Salvage Therapy for Advanced Clear-Cell Renal Cancer

For patients with progressive, metastatic clear-cell renal cancer after treatment with immune checkpoint inhibitors (ICIs) and vascular endothelial growth factor receptor–tyrosine kinase inhibitors (VEGFR-TKIs), effective management options are limited. Alteration of the VHL gene occurs in the majority of clear-cell renal cancers and is associated with dysregulation of the hypoxia-inducible factor (HIF) pathway as a consequence of accumulation of HIF-2α. Belzutifan is a small-molecule inhibitor of HIF-2α with demonstrated activity in clear-cell renal cancer.

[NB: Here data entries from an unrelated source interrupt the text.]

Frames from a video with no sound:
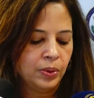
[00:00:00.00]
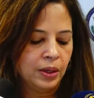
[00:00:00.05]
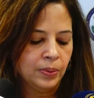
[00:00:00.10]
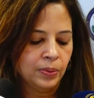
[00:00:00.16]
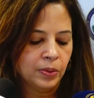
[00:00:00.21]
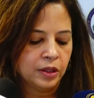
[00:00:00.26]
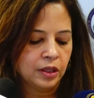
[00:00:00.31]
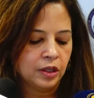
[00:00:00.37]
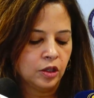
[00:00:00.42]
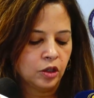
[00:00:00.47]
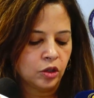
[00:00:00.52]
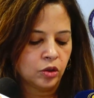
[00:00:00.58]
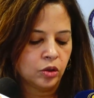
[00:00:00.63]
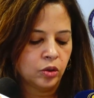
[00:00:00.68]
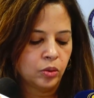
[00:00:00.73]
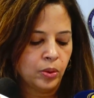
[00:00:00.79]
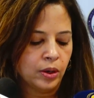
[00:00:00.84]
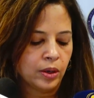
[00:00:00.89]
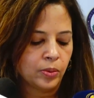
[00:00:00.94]
people to
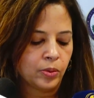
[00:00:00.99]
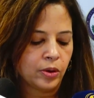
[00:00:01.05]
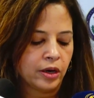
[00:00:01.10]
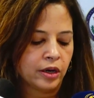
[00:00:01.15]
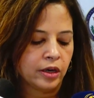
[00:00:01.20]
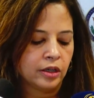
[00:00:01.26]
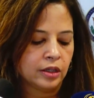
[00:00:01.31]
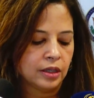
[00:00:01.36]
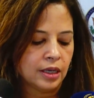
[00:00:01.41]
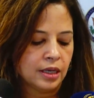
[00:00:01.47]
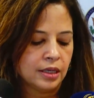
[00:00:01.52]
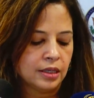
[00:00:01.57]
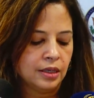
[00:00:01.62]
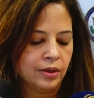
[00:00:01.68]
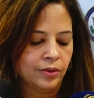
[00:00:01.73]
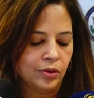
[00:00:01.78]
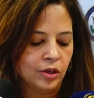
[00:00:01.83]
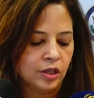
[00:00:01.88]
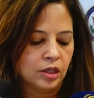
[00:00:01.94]
ensure we are
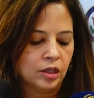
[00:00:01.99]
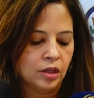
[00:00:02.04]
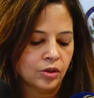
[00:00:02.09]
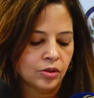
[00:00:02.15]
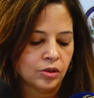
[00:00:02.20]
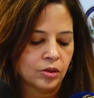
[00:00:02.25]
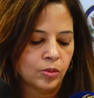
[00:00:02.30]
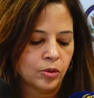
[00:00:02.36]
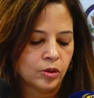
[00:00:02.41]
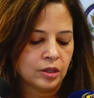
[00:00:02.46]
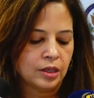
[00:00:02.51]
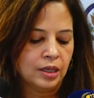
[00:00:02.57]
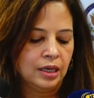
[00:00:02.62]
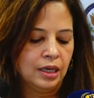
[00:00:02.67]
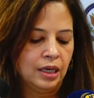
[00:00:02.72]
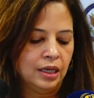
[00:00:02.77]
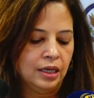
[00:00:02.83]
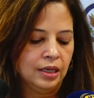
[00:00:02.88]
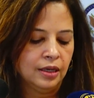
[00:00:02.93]
prioritizing reaching those most in
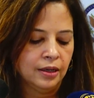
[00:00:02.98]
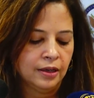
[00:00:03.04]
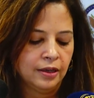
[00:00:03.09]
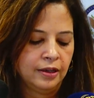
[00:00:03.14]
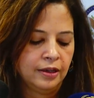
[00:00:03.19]
need.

In this industry-sponsored, phase 3 trial, 746 patients with advanced clear-cell renal cancer previously treated with ICIs and antiangiogenic agents were randomized to receive either belzutifan (120 mg daily) or everolimus (10 mg daily). The dual primary endpoints were progression-free survival (PFS) and overall survival (OS).

Most patients (86%) had received two or three previous lines of therapy. At a median follow-up of 18.4 months, although the median PFS was 5.6 months in both arms, significantly more patients in the belzutifan arm than the everolimus arm were alive and free of progression (24% vs. 8.3%; P=0.002). At a median follow-up of 25.7 months, the median OS did not differ significantly between arms (21.4 and 18.1 months, respectively; hazard ratio for death, 0.88).

The incidence of grade 3–5 adverse events was approximately 62% in both arms. Adverse events led to treatment interruption in 43.5% of patients in the belzutifan group and 48.1% in the everolimus group.